**PROBLEM TO SOLVE:**
What are the lines below, starting at the line containing "[00:05:49.80]" and ending at the line containing "[00:05:51.00]"? Write them out exactly, ends included, without pictures.

-- INPUT follows --

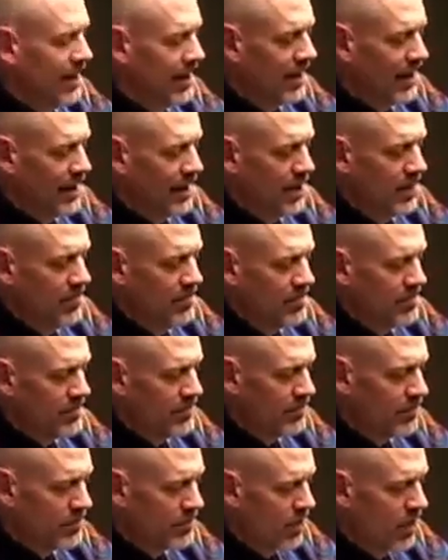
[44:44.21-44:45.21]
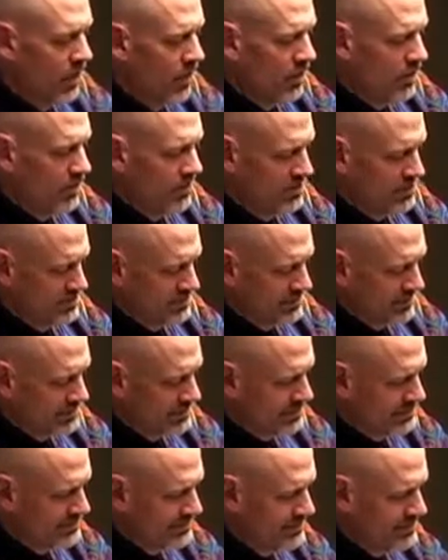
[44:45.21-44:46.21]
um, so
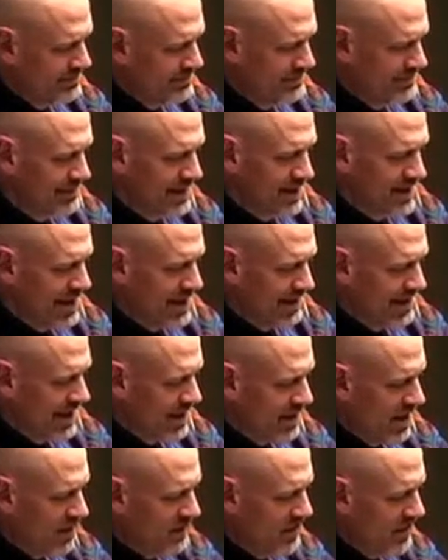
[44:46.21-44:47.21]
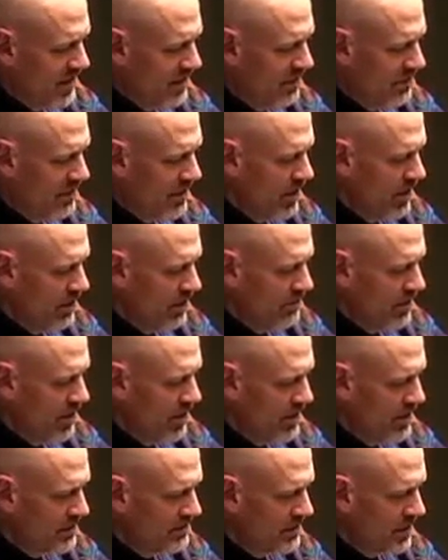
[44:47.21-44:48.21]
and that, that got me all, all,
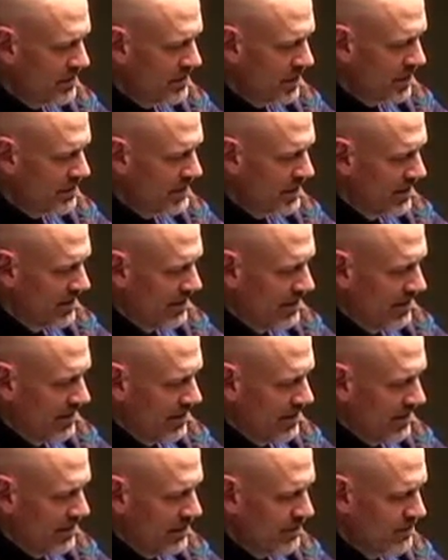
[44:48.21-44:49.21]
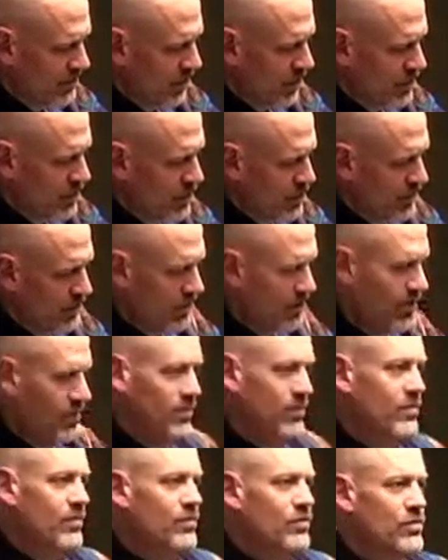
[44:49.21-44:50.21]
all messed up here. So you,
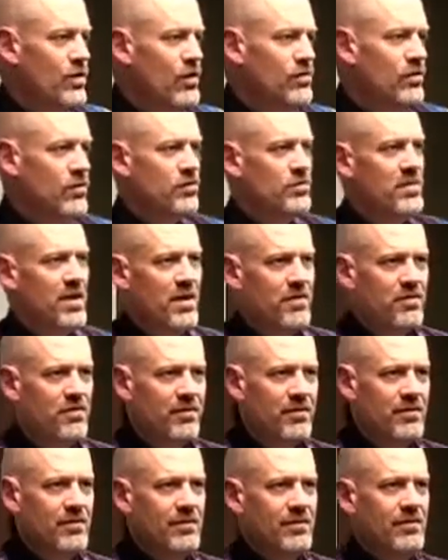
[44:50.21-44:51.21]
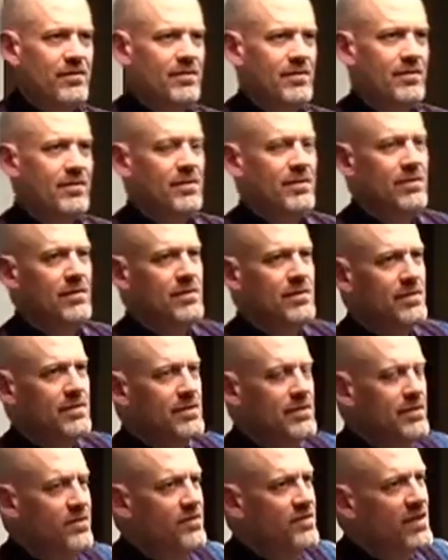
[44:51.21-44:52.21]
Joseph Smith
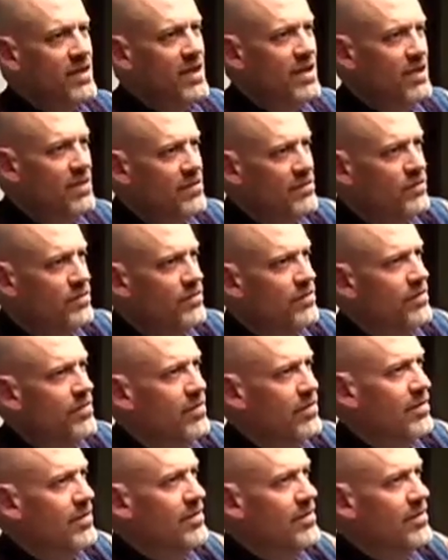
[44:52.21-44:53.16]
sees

-- INPUT concluded --
-- INPUT follows --

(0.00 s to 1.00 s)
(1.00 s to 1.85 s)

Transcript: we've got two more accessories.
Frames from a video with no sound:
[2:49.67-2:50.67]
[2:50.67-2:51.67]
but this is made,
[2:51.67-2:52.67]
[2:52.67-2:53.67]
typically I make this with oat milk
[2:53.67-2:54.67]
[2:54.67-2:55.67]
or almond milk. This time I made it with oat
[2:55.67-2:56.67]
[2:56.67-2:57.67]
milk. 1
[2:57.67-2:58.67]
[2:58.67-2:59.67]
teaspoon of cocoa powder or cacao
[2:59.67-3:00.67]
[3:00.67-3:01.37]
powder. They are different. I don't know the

-- INPUT concluded --
-- INPUT follows --

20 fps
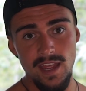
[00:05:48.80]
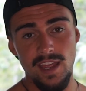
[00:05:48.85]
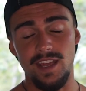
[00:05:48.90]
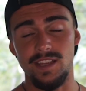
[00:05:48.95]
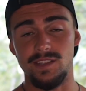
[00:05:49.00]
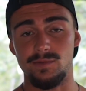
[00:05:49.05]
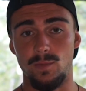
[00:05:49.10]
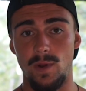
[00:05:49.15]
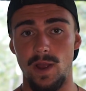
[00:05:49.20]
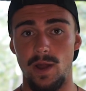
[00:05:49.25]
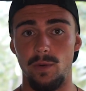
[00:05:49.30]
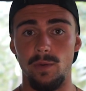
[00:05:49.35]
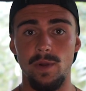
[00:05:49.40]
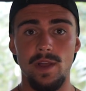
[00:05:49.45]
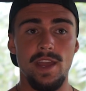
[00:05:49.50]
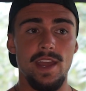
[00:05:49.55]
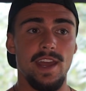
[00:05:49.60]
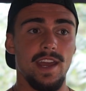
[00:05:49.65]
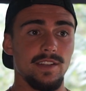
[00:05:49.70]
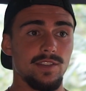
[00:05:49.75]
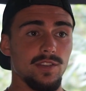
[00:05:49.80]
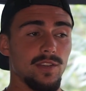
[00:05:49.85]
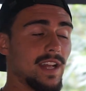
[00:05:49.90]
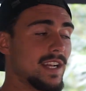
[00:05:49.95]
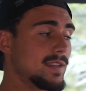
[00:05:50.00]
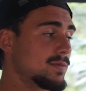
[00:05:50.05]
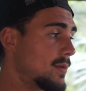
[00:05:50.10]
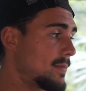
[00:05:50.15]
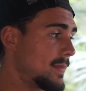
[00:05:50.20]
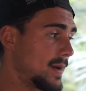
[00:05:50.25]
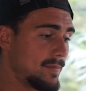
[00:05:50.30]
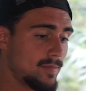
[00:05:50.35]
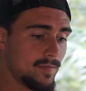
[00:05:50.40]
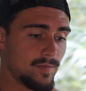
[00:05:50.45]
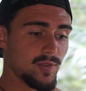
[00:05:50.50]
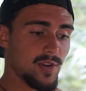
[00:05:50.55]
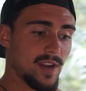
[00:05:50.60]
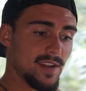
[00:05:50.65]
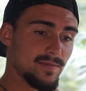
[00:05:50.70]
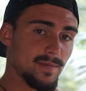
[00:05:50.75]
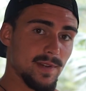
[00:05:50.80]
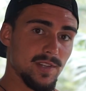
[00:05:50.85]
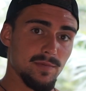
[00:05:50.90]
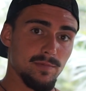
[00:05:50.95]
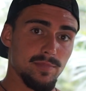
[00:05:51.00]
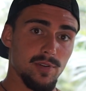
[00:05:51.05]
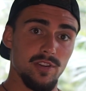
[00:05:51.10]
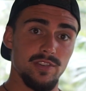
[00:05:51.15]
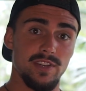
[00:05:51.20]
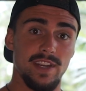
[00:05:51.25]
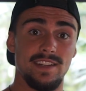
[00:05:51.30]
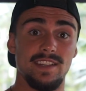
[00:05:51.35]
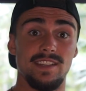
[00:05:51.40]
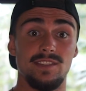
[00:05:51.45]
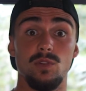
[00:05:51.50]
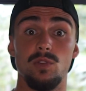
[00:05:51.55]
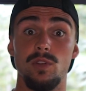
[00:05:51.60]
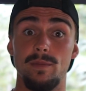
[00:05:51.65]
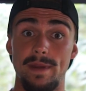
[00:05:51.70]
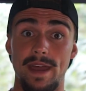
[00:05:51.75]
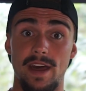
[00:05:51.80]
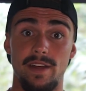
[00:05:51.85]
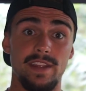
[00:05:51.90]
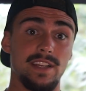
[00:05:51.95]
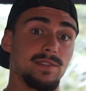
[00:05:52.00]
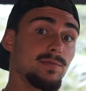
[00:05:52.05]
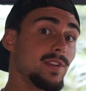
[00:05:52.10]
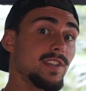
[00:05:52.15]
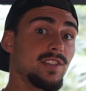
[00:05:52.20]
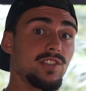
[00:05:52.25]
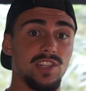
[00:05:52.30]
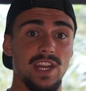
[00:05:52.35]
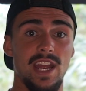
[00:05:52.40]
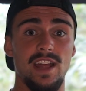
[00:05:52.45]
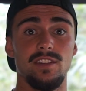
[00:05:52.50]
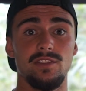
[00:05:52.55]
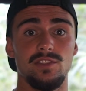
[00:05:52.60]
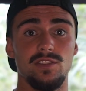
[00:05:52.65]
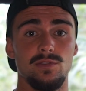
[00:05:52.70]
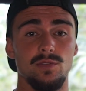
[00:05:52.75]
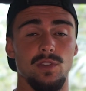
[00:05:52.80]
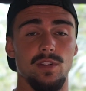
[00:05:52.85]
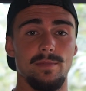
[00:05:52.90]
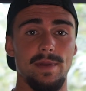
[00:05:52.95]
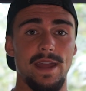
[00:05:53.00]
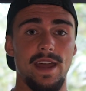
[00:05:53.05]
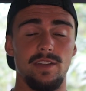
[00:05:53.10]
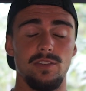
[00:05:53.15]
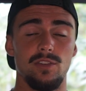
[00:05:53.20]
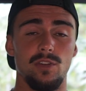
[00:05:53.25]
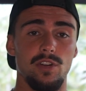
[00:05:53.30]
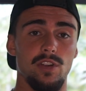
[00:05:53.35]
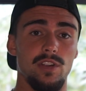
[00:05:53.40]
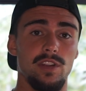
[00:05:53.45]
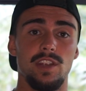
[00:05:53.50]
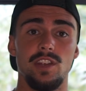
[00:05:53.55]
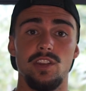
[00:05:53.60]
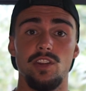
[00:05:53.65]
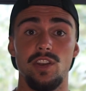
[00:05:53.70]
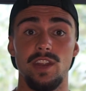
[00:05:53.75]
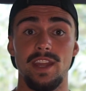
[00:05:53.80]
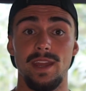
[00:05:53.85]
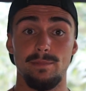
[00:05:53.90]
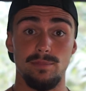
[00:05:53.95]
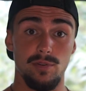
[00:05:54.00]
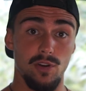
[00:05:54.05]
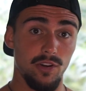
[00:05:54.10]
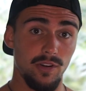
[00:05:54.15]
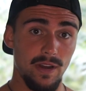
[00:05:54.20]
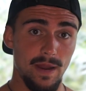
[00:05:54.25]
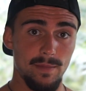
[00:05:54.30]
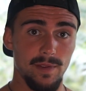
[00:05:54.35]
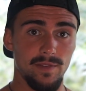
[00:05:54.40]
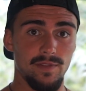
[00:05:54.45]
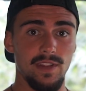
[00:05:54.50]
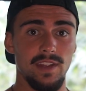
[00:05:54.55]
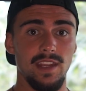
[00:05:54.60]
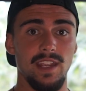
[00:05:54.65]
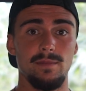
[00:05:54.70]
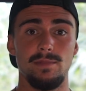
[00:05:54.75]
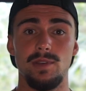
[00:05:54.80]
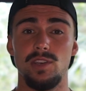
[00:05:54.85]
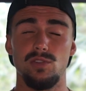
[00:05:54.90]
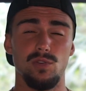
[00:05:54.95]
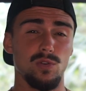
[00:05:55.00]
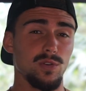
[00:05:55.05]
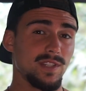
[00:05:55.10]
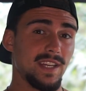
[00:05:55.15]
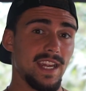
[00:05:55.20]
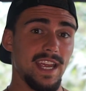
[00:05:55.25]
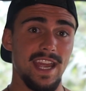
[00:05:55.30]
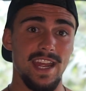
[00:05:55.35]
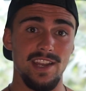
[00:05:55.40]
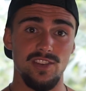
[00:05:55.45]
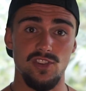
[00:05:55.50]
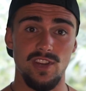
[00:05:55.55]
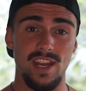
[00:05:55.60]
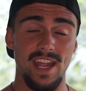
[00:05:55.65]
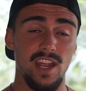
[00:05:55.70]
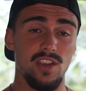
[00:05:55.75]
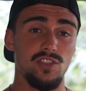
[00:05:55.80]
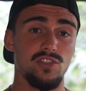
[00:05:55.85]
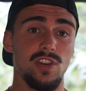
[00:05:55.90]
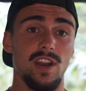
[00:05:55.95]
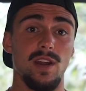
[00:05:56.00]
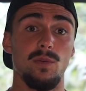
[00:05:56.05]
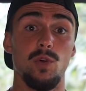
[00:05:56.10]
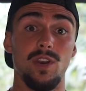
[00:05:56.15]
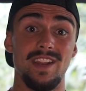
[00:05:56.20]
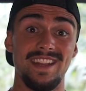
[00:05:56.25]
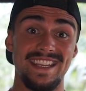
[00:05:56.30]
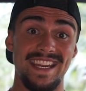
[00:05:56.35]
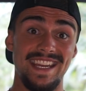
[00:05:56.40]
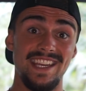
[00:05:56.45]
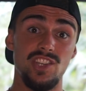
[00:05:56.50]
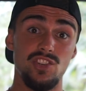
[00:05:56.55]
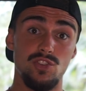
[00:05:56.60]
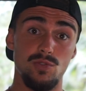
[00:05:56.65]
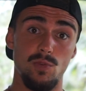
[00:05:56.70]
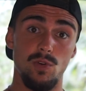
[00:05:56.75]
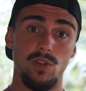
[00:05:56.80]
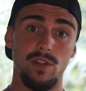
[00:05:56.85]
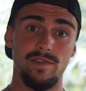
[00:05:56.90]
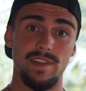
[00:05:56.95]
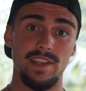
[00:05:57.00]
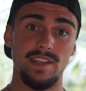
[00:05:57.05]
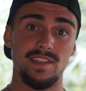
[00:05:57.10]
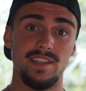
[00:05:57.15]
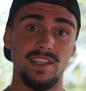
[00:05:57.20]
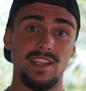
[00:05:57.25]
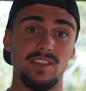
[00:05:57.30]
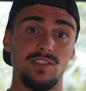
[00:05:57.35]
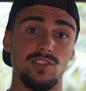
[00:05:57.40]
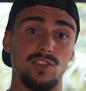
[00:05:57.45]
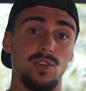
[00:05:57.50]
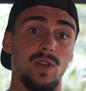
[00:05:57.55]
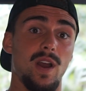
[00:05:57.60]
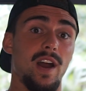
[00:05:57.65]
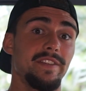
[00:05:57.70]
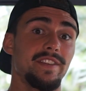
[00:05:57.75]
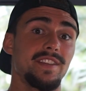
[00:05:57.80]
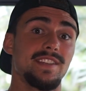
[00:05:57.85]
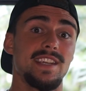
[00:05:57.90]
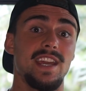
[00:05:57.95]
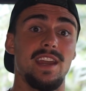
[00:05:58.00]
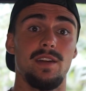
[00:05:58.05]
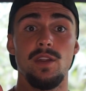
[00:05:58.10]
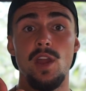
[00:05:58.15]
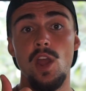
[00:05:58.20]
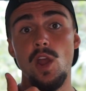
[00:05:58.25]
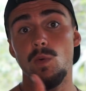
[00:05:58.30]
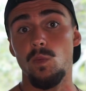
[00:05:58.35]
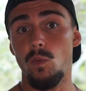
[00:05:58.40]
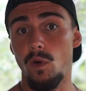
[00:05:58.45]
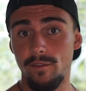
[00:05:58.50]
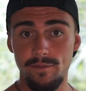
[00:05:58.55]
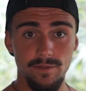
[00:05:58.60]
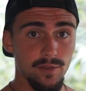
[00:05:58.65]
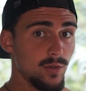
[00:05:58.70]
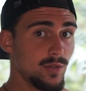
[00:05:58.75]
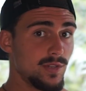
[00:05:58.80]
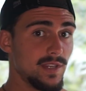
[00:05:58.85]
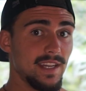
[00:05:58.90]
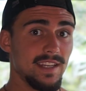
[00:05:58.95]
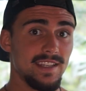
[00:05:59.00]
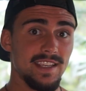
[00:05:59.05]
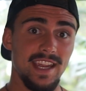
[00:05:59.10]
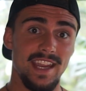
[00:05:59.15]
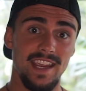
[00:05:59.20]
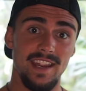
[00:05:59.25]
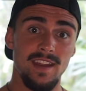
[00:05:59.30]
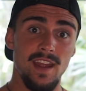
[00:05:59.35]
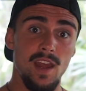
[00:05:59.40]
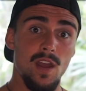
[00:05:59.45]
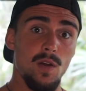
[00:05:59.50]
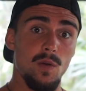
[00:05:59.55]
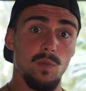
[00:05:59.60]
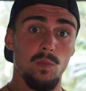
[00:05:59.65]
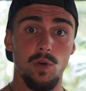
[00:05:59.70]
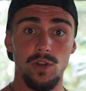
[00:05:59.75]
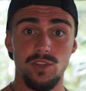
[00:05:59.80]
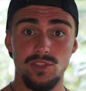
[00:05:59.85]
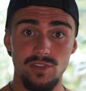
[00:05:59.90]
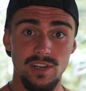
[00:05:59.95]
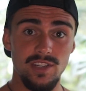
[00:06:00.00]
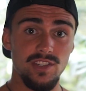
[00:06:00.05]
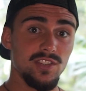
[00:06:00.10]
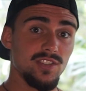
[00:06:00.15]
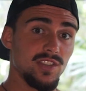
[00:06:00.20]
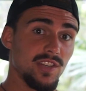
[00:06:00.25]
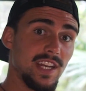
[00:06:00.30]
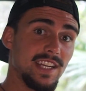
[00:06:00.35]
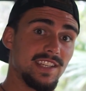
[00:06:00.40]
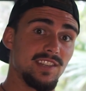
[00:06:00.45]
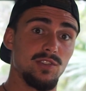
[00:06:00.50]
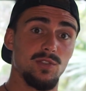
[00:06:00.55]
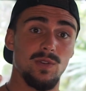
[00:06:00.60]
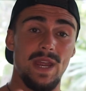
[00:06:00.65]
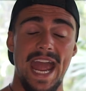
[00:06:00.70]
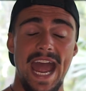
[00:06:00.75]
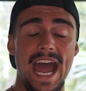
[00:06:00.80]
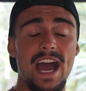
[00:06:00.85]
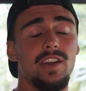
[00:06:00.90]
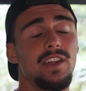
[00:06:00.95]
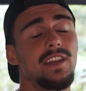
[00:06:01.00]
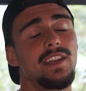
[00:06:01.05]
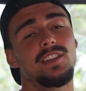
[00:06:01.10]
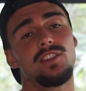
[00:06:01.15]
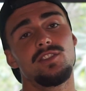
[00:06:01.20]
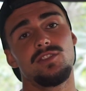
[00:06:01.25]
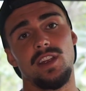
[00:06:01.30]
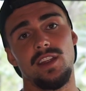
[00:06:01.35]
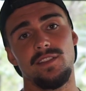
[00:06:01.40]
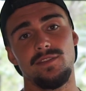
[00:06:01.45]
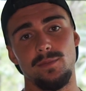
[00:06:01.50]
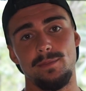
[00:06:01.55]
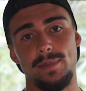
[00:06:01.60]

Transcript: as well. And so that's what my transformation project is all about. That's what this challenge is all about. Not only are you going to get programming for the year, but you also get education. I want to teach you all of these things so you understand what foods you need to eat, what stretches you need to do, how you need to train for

-- INPUT concluded --

**YOUR SOLUTION:**
[00:05:49.80]
[00:05:49.85]
[00:05:49.90]
[00:05:49.95]
[00:05:50.00]
[00:05:50.05]
[00:05:50.10]
[00:05:50.15]
[00:05:50.20]
[00:05:50.25]
[00:05:50.30]
[00:05:50.35]
[00:05:50.40]
[00:05:50.45]
[00:05:50.50]
[00:05:50.55]
[00:05:50.60]
[00:05:50.65]
[00:05:50.70]
[00:05:50.75]
[00:05:50.80]
[00:05:50.85]
[00:05:50.90]
[00:05:50.95]
[00:05:51.00]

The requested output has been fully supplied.